Here's one idea: detect full enumeration and only register a single symbol ALL_KEY in response.
It could work like this:

Add arrayRanges: Map<Array, number> on effect.
When track is called on an array target, if the key is numeric:
- if target is not in activeEffect.arrayRanges and key is 0, add it with value 0.
- if target is in arrayRanges and key === arrayRanges.get(target) 1 then increment arrayRanges.
At the end of run:
- for each arrayRanges that is equals to target.length - 1, create a dependency with symbol ALL_KEY.
- Clear arrayRanges
When calling trigger, if target is an array and key is numeric, additionally trigger ALL_KEY.

What does the proposed API look like?

No new public API

The text was updated successfully, but these errors were encountered:

yyx990803 · 2020-01-30T01:26:55Z

I would suggest doing a PR with benchmarks, since this feels like premature optimization to me. The cost of managing arrayRanges isn't necessarily cheaper than normal track calls (which really aren't that expensive).

jods4 · 2020-01-30T01:37:56Z

@yyx990803 Sure, can do. Maybe we should define some kind of target size?
I can make it look as bad as I want since track allocates in O(n) and my proposal in O(1) (for ideal pattern that fit a full iteration, random access is still bad).

yyx990803 · 2020-01-30T18:40:48Z

I think around 1000 would be the upside of what we typically see? Reopening since I think this is worth pursuing if a benchmark shows significant improvement.

jods4 · 2020-02-02T13:48:02Z

@yyx990803 I built a benchmark to evaluate what kind of improvement we are talking about.

I would like to engage in a discussion about what the best solution is here, as there are many possible designs and trade-offs. The benchmark is based on optimized arrays in userland.

App under test

I built a fake process explorer, with a little sparkline for each entry. Of course, this scenario is made specifically to stress test array observation. Source code is here:
https://github.com/jods4/vue-array-stress

You can tweak the size of arrays and pick up an implementation amongst 3:

default is Vue 3 alpha.4 reactive around an array;
fast is a reactive array that only tracks access globally, with a single track() entry. It's similar to my original proposition above, except it doesn't try to detect full iteration, it's in full iteration mode all the time.
faster is an additional API that allow direct readonly access to underlying array during iteration. Basically same as previous one, but bypassing proxy and track overhead during a readonly iteration.

Implementation notes

My arrays are shallow (they don't make their contents reactive magically) but it's something that can be factored in. Goal here is to have ballpark numbers to discuss. Sparklines are arrays of numbers, so it would make sense to be shallow in this use-case anyway.

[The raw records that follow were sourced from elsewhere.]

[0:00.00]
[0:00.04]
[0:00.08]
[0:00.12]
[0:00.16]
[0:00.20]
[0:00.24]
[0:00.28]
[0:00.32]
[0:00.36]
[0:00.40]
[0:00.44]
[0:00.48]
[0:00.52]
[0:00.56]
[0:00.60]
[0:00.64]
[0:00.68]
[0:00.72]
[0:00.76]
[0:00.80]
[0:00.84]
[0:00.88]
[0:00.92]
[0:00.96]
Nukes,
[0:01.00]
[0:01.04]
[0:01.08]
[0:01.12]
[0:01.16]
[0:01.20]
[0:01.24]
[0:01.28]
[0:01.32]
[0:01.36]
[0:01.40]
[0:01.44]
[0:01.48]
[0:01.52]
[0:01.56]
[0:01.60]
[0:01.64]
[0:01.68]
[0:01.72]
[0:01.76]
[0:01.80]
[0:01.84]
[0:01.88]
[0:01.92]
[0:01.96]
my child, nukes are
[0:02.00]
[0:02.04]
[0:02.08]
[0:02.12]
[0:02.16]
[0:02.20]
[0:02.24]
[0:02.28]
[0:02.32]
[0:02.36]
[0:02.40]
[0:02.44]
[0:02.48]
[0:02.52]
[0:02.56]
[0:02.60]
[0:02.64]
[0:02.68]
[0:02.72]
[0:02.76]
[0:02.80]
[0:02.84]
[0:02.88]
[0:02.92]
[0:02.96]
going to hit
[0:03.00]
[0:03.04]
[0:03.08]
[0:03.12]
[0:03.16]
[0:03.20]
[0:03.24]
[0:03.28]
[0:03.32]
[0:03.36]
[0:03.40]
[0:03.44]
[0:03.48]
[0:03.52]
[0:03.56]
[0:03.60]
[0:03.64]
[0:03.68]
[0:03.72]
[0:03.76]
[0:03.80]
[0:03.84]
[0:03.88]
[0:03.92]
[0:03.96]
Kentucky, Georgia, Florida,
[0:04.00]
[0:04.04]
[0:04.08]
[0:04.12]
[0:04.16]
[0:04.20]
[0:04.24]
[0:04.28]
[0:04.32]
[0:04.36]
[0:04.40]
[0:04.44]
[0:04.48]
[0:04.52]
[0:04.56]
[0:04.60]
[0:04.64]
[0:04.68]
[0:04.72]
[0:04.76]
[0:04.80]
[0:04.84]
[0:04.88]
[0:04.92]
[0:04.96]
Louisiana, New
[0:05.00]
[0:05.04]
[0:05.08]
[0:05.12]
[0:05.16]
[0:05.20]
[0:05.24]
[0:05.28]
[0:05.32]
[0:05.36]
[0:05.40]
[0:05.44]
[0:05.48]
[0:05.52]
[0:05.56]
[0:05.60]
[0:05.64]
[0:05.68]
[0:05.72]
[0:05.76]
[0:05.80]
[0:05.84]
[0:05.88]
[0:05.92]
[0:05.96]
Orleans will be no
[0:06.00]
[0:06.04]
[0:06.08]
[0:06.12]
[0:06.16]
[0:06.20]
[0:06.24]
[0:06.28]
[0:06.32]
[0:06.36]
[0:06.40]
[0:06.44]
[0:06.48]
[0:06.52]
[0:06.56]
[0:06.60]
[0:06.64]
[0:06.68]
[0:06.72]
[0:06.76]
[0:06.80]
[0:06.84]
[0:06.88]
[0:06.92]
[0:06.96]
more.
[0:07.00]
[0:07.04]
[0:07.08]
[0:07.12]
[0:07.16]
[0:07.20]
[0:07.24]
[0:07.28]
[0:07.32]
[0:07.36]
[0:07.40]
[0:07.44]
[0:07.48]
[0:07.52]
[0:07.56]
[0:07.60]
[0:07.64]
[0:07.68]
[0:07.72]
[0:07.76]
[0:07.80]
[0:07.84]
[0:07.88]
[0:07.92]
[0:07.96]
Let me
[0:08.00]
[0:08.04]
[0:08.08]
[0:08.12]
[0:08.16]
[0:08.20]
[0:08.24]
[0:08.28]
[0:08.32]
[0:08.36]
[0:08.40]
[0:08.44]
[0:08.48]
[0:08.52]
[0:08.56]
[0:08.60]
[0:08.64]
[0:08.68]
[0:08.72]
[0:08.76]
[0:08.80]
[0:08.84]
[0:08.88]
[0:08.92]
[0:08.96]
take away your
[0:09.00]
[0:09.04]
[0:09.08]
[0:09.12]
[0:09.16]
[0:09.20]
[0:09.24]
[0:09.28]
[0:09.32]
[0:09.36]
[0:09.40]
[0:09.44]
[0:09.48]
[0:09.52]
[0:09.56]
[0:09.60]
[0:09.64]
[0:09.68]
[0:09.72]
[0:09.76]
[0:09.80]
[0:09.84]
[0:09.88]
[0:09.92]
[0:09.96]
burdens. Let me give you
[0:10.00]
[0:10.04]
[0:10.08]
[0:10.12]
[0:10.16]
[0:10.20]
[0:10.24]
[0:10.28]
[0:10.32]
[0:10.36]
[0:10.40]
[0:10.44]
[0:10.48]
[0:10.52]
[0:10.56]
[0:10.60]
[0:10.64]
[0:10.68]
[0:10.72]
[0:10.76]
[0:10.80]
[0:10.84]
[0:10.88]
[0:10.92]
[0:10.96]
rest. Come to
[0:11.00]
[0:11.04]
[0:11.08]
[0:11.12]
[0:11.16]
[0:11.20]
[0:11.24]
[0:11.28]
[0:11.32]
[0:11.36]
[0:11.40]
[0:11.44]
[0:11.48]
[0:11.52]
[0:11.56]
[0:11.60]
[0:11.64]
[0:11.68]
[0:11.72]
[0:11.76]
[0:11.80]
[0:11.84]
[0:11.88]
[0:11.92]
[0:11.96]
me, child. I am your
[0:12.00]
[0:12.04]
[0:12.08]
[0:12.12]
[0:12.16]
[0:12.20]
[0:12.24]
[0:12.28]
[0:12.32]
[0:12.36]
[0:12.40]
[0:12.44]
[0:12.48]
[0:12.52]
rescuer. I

I don't account for length being special, or any methods, non-numeric fields, etc. Maybe I should. There are lots of possible tweaks, e.g. optimizing the built-in methods (in the way faster does).

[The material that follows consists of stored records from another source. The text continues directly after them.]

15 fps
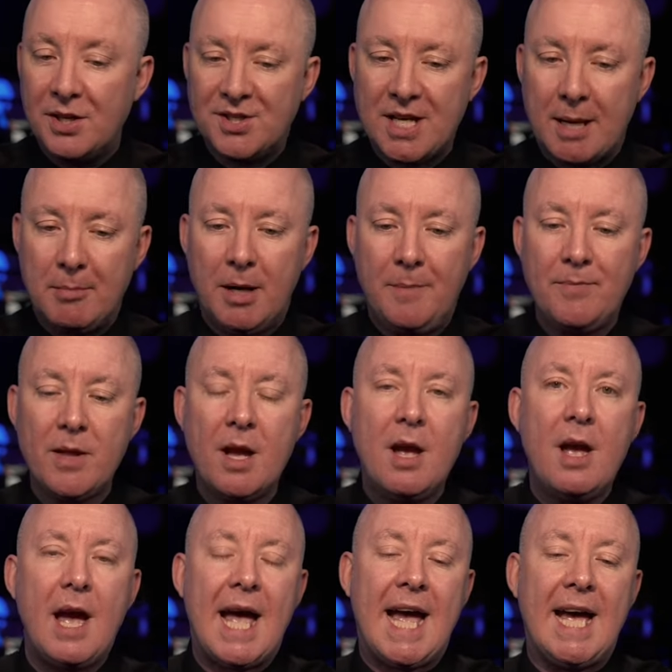summer,
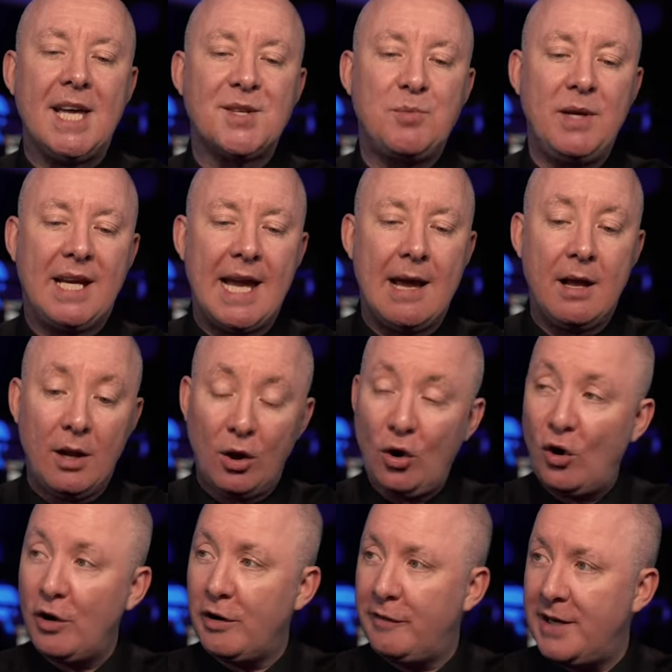as we get a
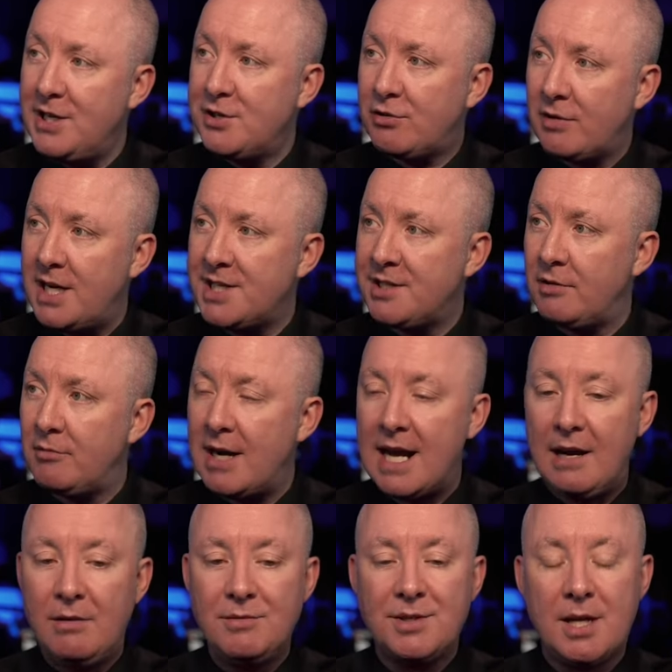lot of interest
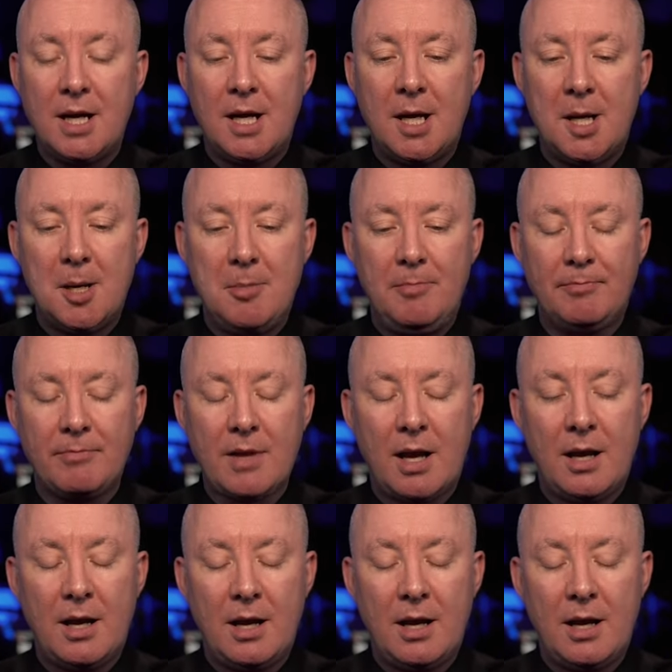around end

There's no solution that is best in every scenario. This benchmark focuses on full array iteration, which is in my opinion the most common usage of reactive arrays in applications, either directly for loops, in templates v-for or through array methods like map, filter, sort, reduce, etc.

Results

Average results on my machine, minified production build, Edge 81 64 bits.

	small 20x10		medium 60x50		large 100x100		Memory usage (large)
Default	4.1ms	100%	21.8ms	100%	66ms	100%	4.0Mo	100%
Fast	4.1ms	100%	18.5ms	85%	51ms	77%	2.8Mo	70%
Faster	3.9ms	95%	14.3ms	66%	38ms	57%	2.8Mo	70%

So what I'm targeting here is the overhead of tracking every array entry individually. On an array of size n, it means n Set allocated by track, and a deps array of size n on effect. As arrays can grow large, this ends up being a lot of bookkeeping and puts pressure on GC.

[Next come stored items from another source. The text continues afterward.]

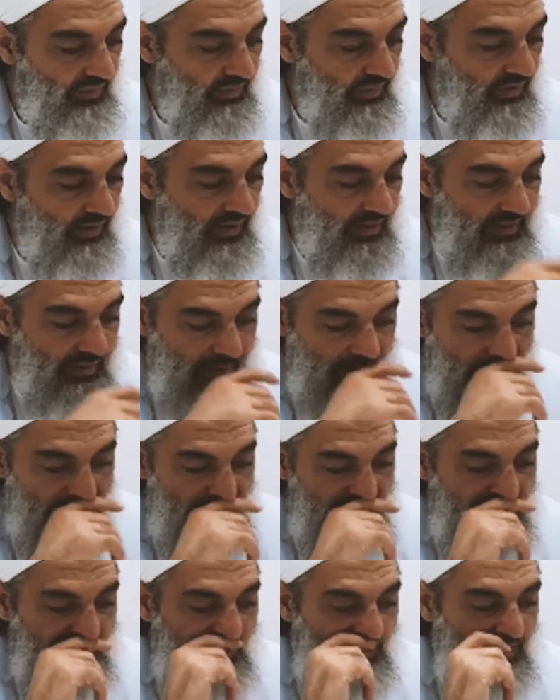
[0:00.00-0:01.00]
Alright?
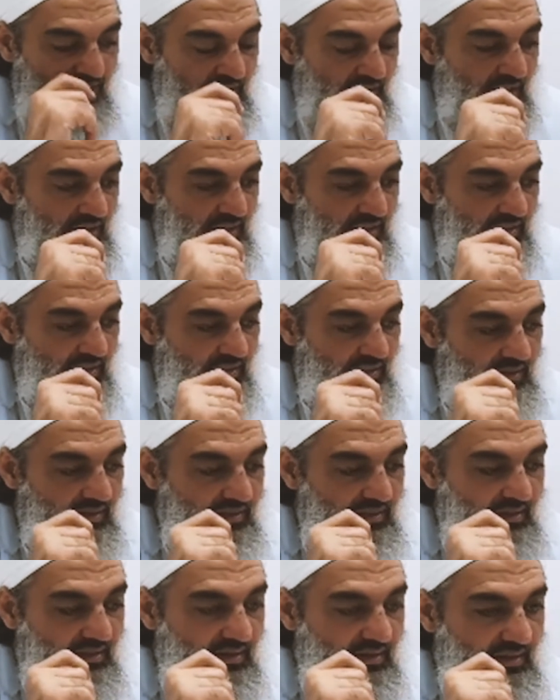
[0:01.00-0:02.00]
So,
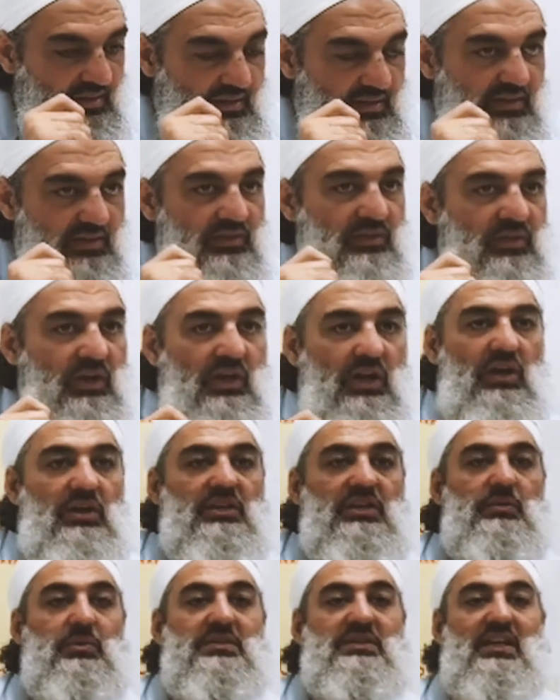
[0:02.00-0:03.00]
not
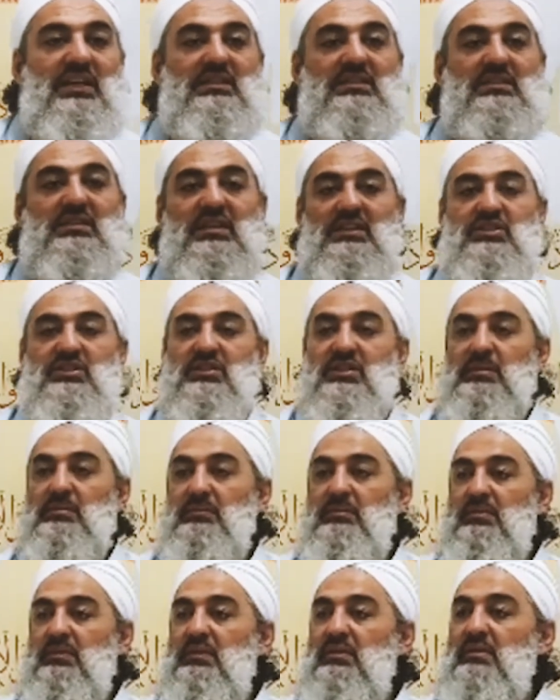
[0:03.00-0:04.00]
only would they teach
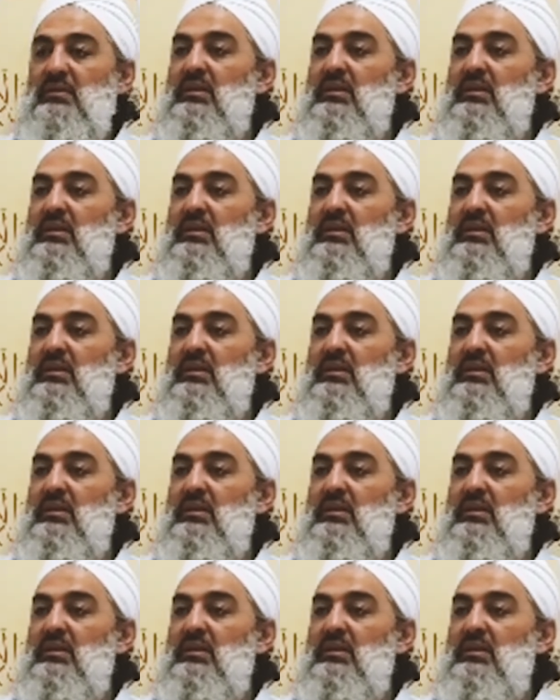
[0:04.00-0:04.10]
them,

This isn't strictly a micro-benchmark as some "real work" is done: painting a canvas, Vue updates the DOM. This explains why at very small sizes (20 arrays of 10 elements), there is no visible improvement: it doesn't matter compared to diffing and actual DOM work.

But at larger sizes, the improvements can be big, as you can see above. Both in speed and memory allocation.
In the 100x100 case, there were 12k sets allocated (math tells me 10k is caused by sparklines tracking), but only 1.8k in optimized array (math tells me 100 were caused by sparklines tracking).

Conclusion

I think there are significant gains to be had, at least for scenarios handling large quantity of data such as Dataviz, Charts, Dashboards, Datagrids, ...

I am not sure what the best API would be, though, as there are trade-offs everywhere.

My original idea of magically detecting full iteration would work but it has limitations. It wouldn't work with random access (reverse iteration, full iteration starting at position 1, sorting, ...) which means lots of missed opportunities. Moreover it could be in the ballpark of fast but couldn't be pushed to faster, a different API is required for that.

What do you think?

yyx990803 · 2020-02-02T19:53:53Z

This is very informative, thanks!

So here's my takeaways from the benchmark:

It's impractical to have an "automatic-best-case-for-all" solution because we can never be sure of the user's intentions
However, if we were to provide dedicated APIs for users to optimize such cases, it can lead to APIs that are difficult to use correctly. If any of the assumptions are broken it may lead to incorrect behavior that is hard to debug.
The performance gains from the "fast" mode isn't that drastic IMO. But the "faster" mode requires additional API (again can be hard to understand and use correctly).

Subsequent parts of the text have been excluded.